Saved entries
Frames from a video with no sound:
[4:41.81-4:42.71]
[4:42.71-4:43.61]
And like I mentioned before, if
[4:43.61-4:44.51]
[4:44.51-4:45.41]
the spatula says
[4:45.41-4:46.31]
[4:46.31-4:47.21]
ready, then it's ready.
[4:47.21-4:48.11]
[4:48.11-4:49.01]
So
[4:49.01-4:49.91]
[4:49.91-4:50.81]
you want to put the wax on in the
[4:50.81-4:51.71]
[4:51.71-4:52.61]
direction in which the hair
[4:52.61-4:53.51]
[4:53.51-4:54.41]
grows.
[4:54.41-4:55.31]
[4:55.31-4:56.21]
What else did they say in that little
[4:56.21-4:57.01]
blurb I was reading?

...

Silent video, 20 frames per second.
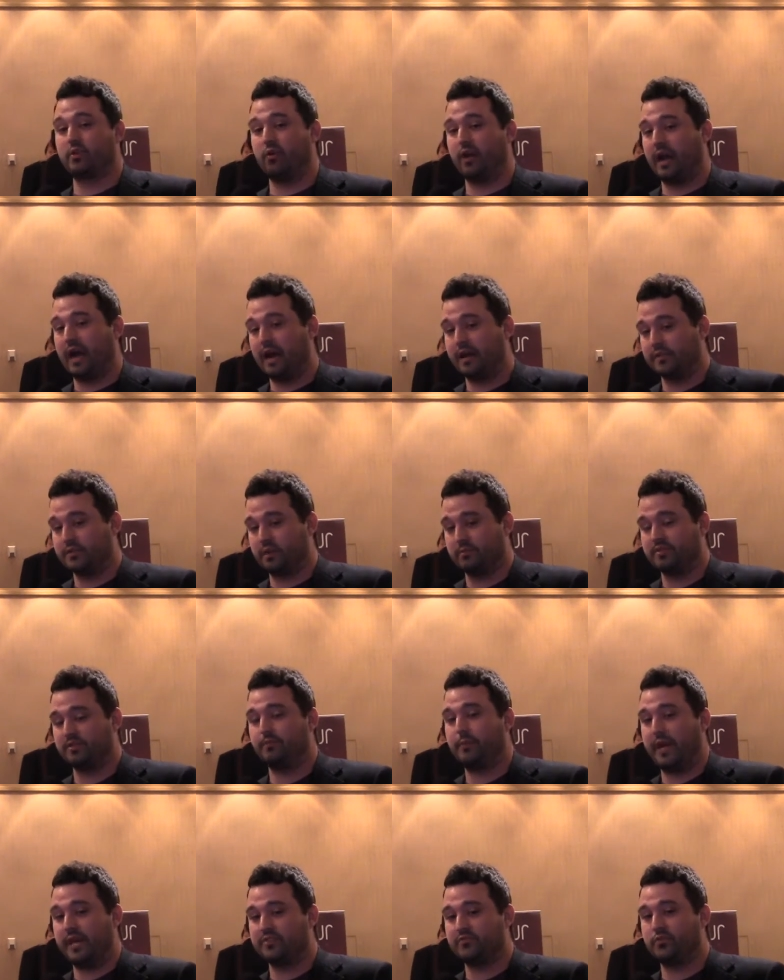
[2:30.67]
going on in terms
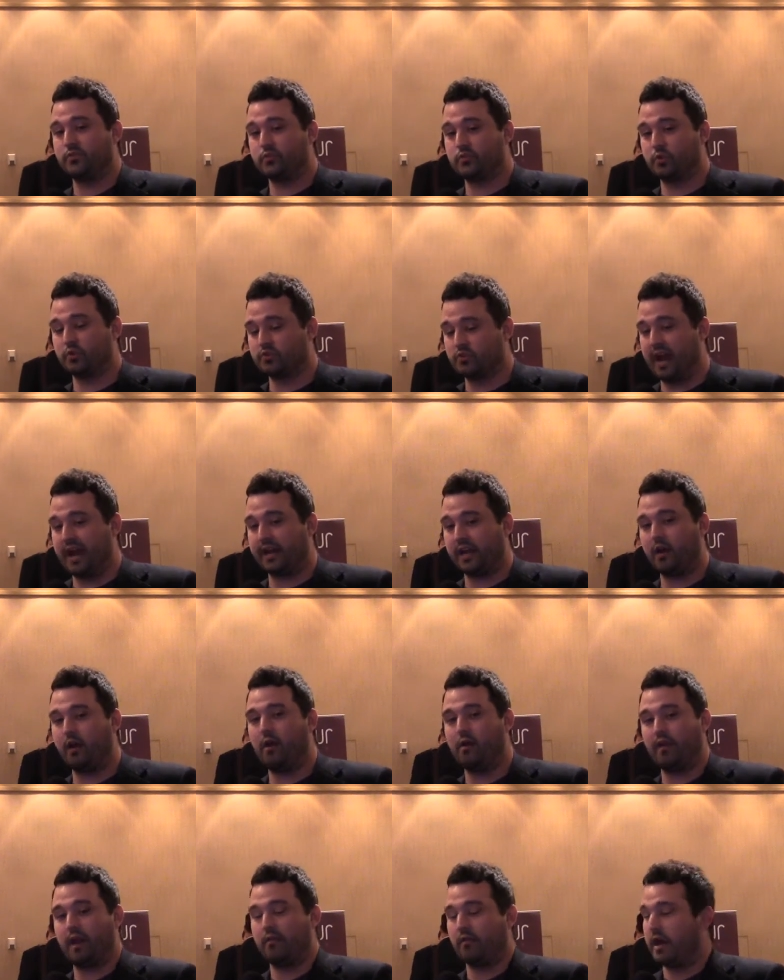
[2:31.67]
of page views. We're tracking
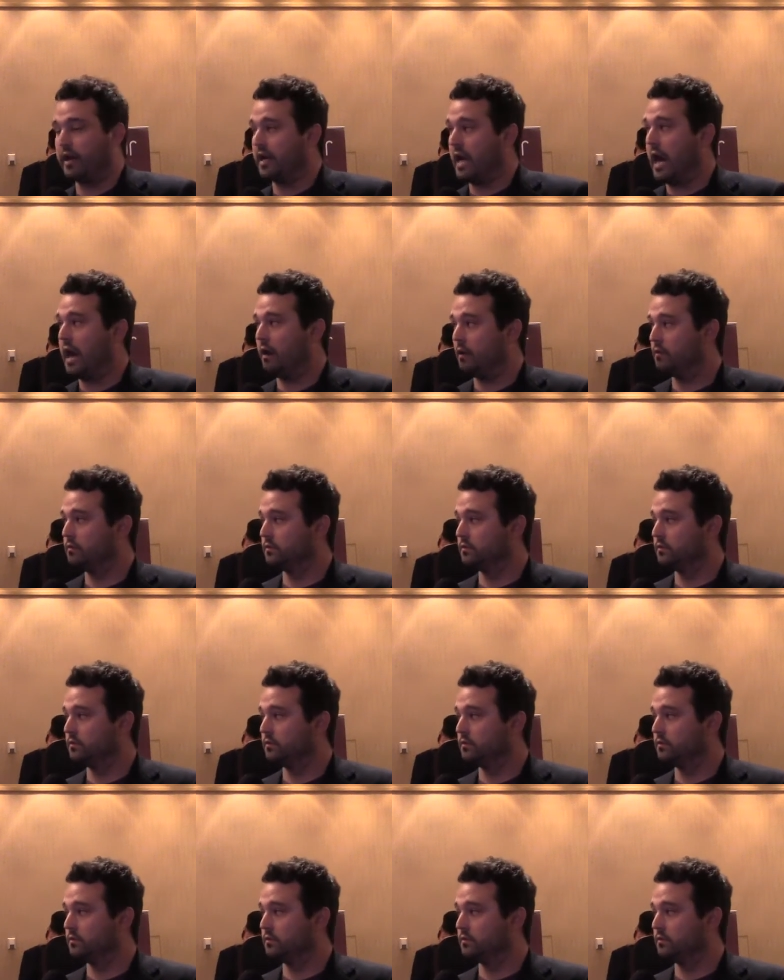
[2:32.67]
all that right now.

_TASK REQUIREMENTS_:
Give the number of lines above that hold the word "video", and nothing more.

_TASK OUTPUT_:
2